Advice from Annalies Kleyheeg:                            

  • Don’t lose sight of yourself.  Lots of people are going to give you lots of different suggestions about how you should live your life over the next few years – in fact, for about forever.  Sometimes the input of others can be beneficial and sometimes it can be destructive, and it’s up to you to figure out what you should listen to and what you shouldn’t.  That sounds terrifying, and it is.  But as long as you keep a strong sense of what your values are and are confident in your ability to uphold them (trust me: you can!) you’ll be able to grow in a positive way over the next four years.

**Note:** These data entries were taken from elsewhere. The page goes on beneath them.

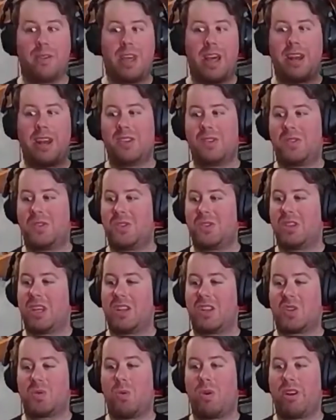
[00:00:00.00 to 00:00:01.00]
that
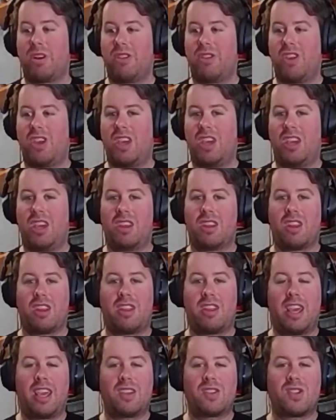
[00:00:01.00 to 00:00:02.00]
is one of the
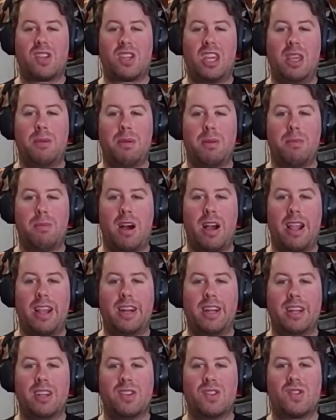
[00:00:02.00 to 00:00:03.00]
things to keep in
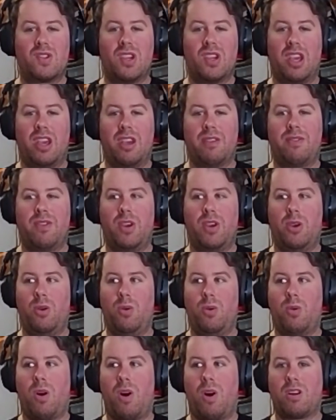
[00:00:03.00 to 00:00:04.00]
mind is if
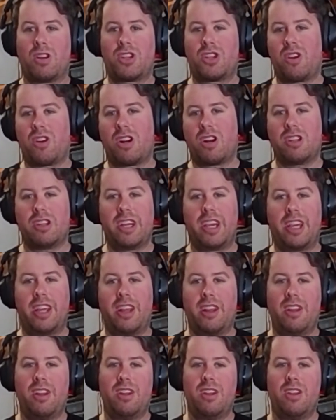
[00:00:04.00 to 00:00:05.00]
you are
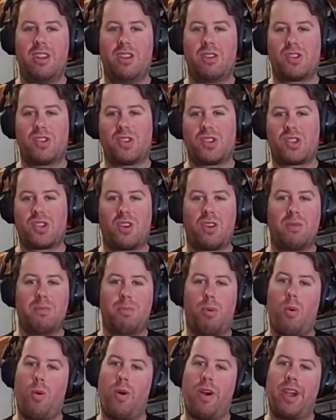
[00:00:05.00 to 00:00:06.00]
struggling, there's a certain
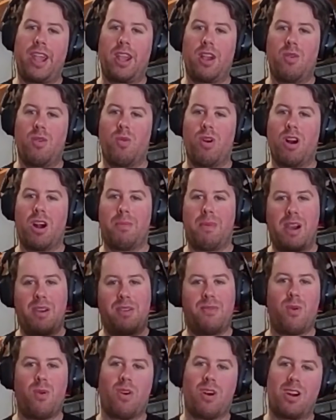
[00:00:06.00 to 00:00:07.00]
point where my
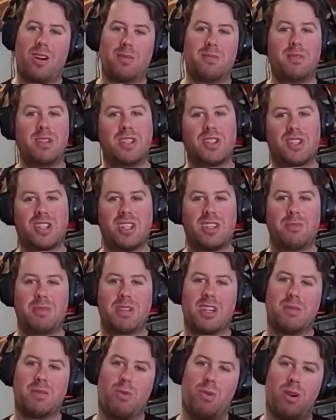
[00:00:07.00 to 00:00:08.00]
form is going to
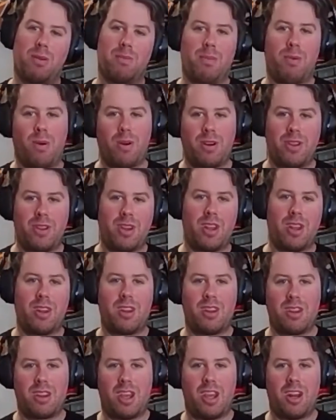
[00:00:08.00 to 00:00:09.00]
become more important
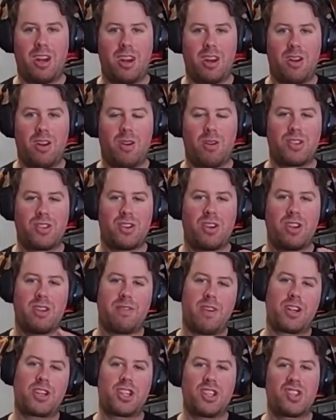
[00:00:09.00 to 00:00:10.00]
the
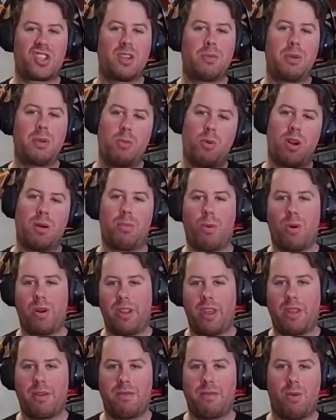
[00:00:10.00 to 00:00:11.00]
function's going to be more important
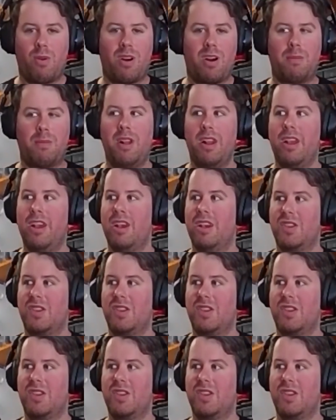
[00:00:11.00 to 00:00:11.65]
than the form. Mm-hmm.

  • Don’t be rude to people, even if they’re rude to you.  You’re going to encounter lots of terribly rude people in your life, and that’s something you don’t have any control over.  What you do have control over is how you handle it.  Everyone has bad days, and you have no idea what kind of thoughts are going on behind someone else’s words.  Who knows, your choice to be kind could turn someone’s mood around.
  • BE FABULOUS!!!!!  Or awesome, or totally rad, or whatever adjective you choose to describe yourself.  Whatever you do, do it without fear and without shame.  One of my favorite sayings is “If you are not willing to look stupid, nothing great is ever going to happen to you.”  Some people will see what you are doing and think that it’s stupid or wrong or weird, and they might try to make you feel bad for doing the things you love.  Don’t listen to the haters, show ‘em who’s boss.